# Working data
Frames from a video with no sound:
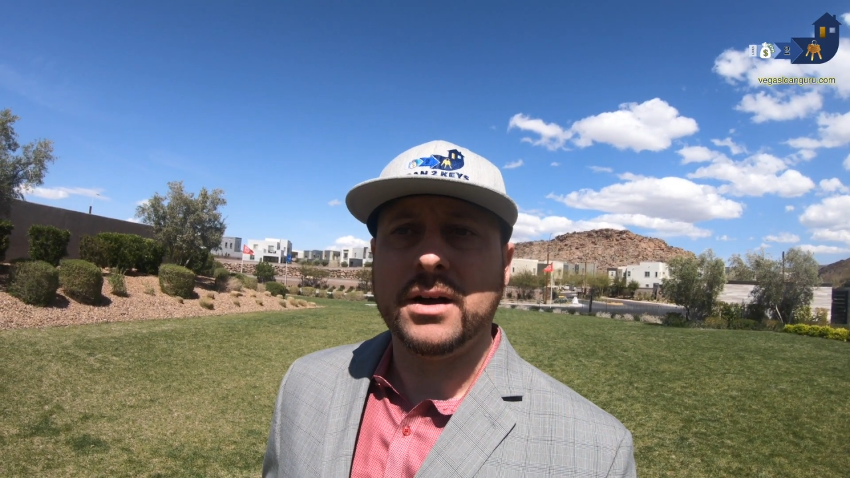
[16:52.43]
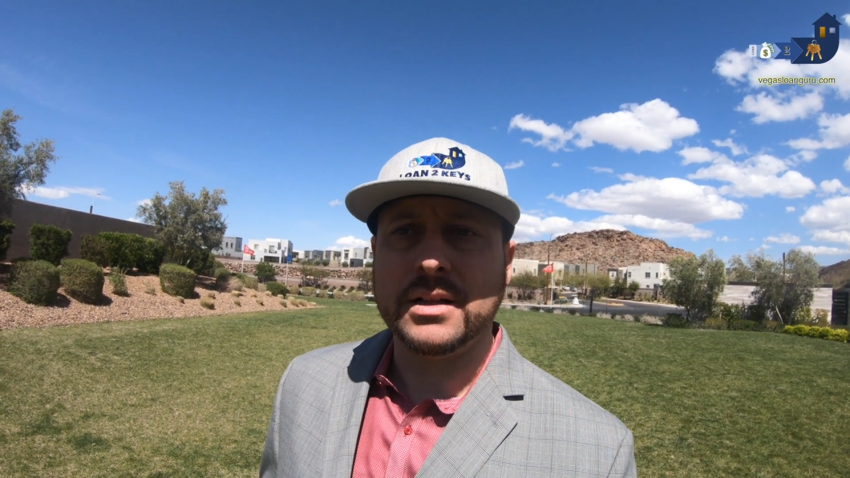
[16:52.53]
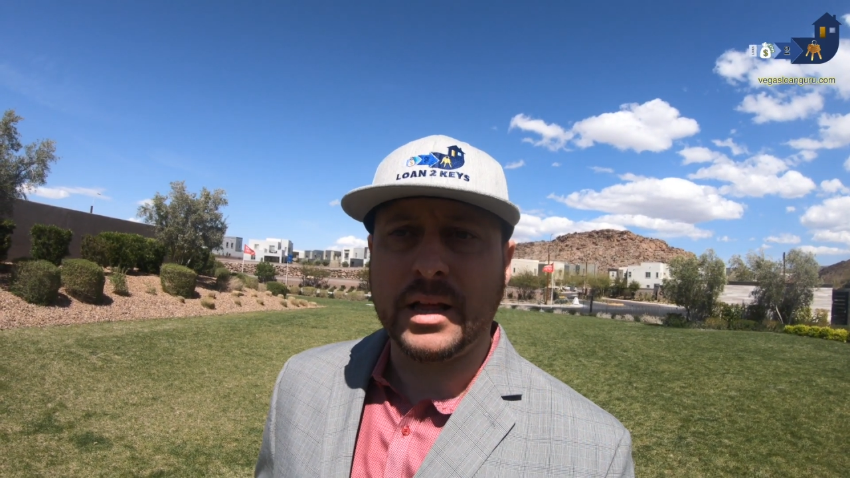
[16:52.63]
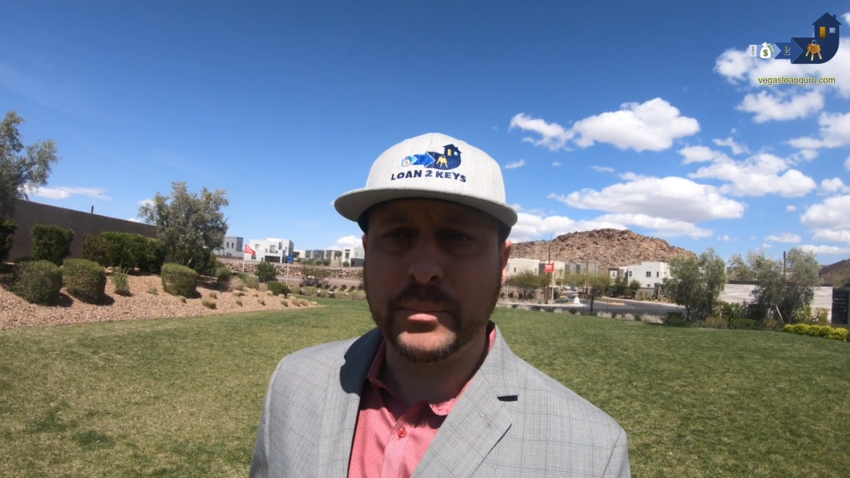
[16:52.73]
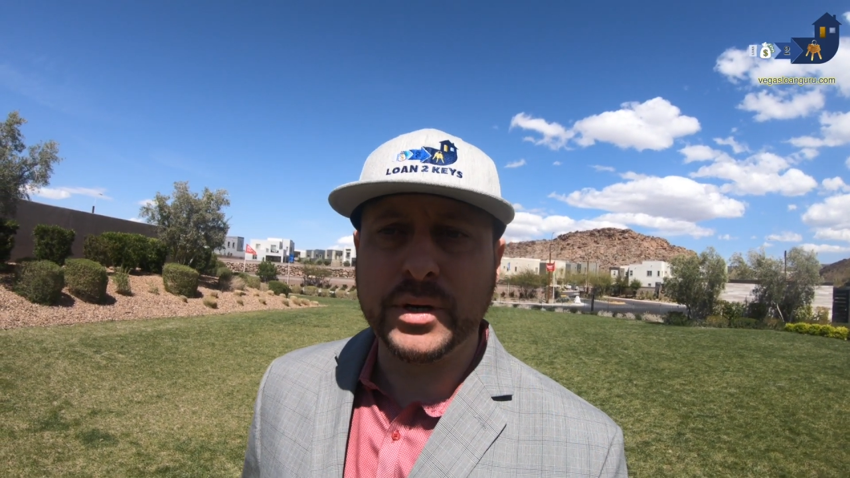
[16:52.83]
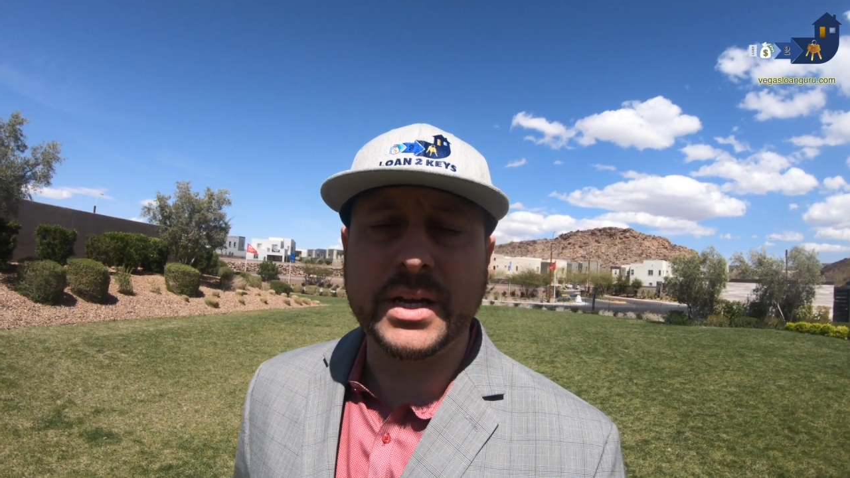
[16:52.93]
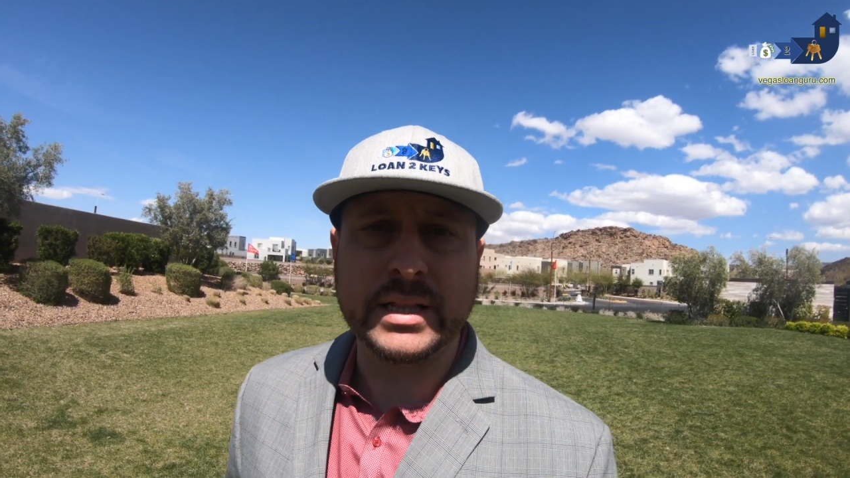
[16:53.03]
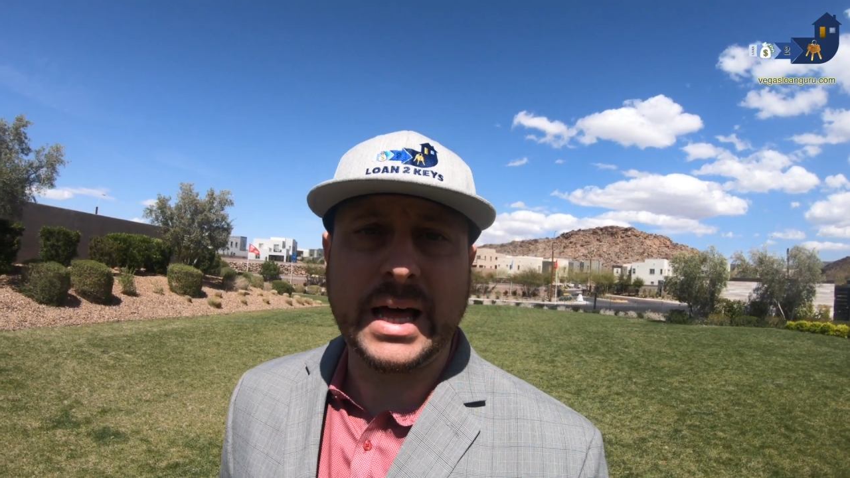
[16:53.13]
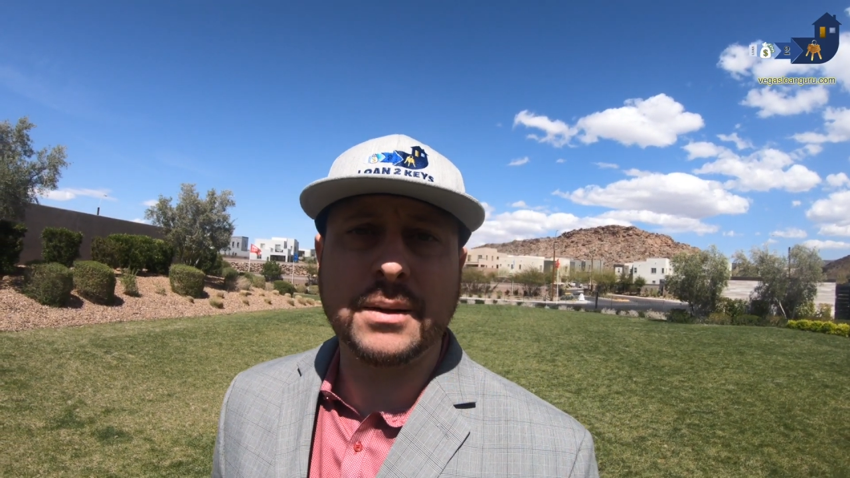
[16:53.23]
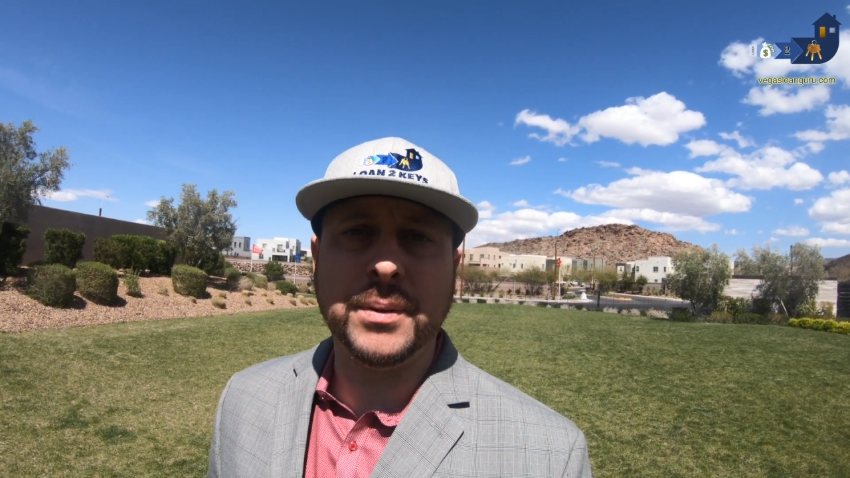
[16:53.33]
a lot, putting a
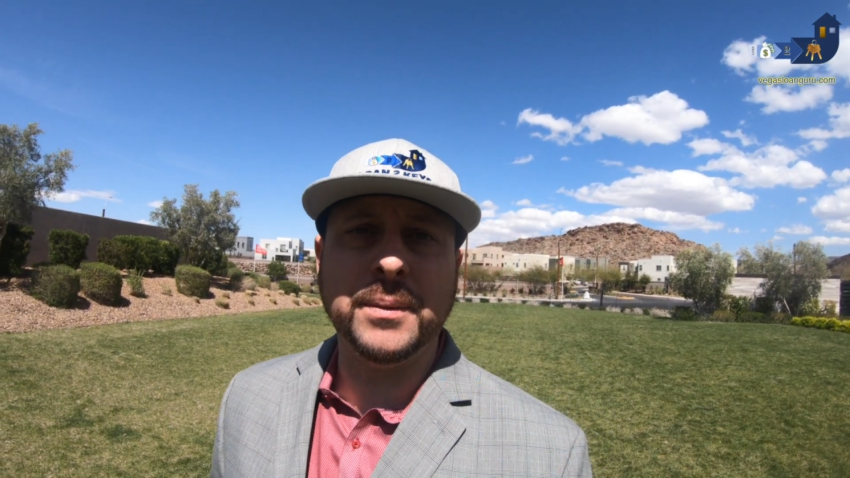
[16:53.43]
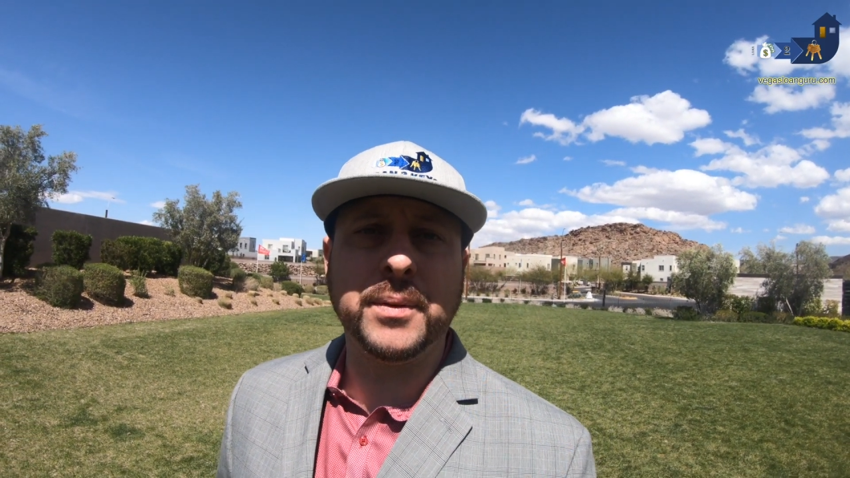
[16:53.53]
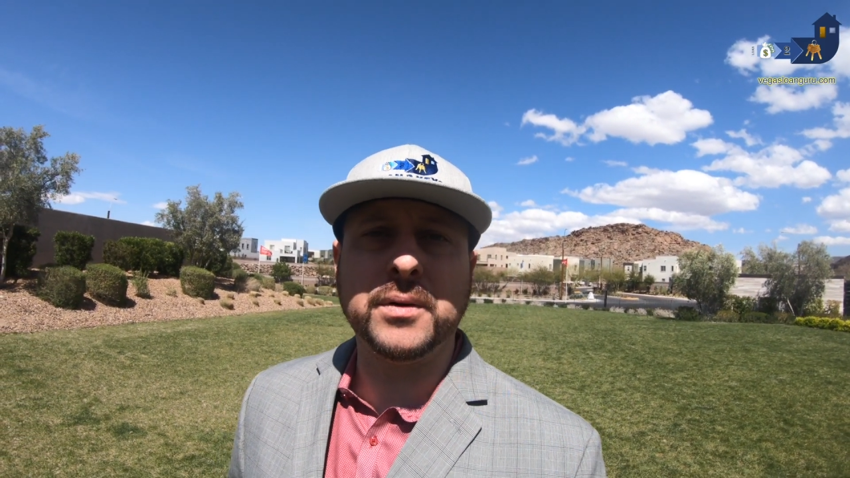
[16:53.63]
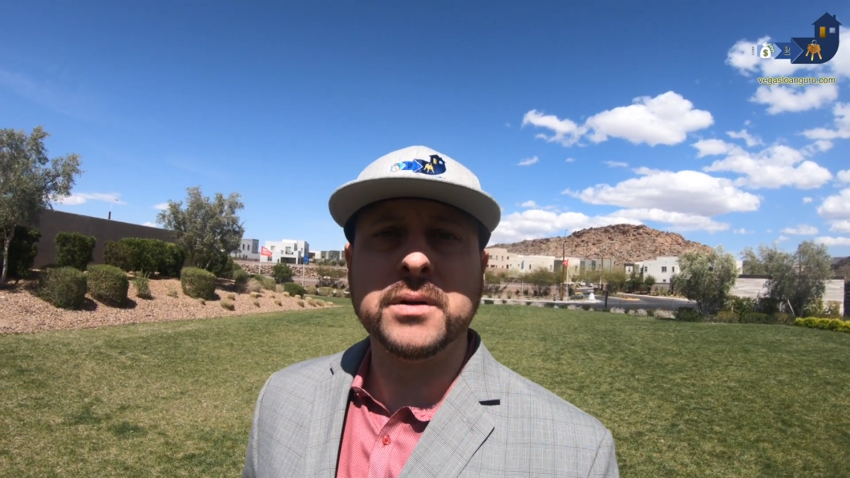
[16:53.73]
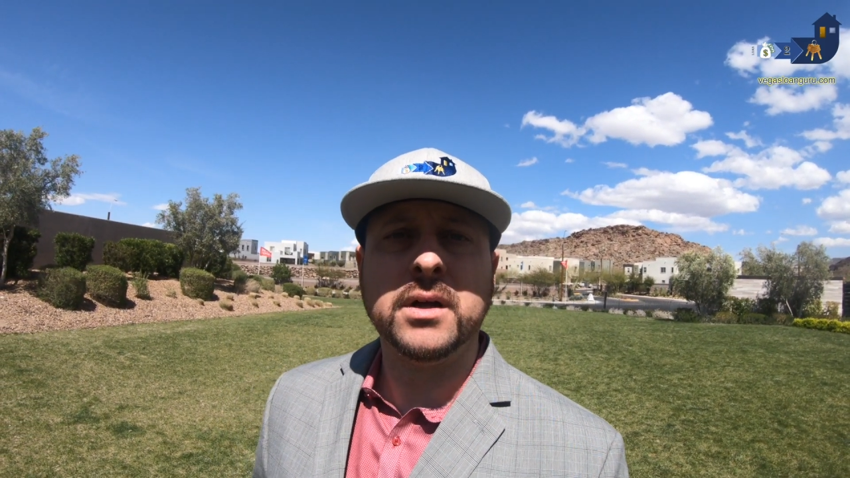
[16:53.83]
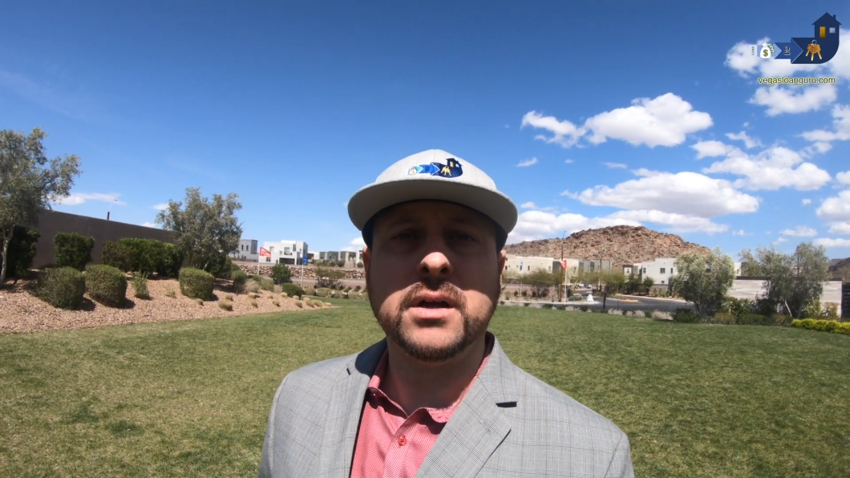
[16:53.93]
lot of people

# What is being asked
Without the pictures, set down every entry exactly.

# Problem solution
Frames from a video with no sound:
[16:52.43]
[16:52.53]
[16:52.63]
[16:52.73]
[16:52.83]
[16:52.93]
[16:53.03]
[16:53.13]
[16:53.23]
[16:53.33]
a lot, putting a
[16:53.43]
[16:53.53]
[16:53.63]
[16:53.73]
[16:53.83]
[16:53.93]
lot of people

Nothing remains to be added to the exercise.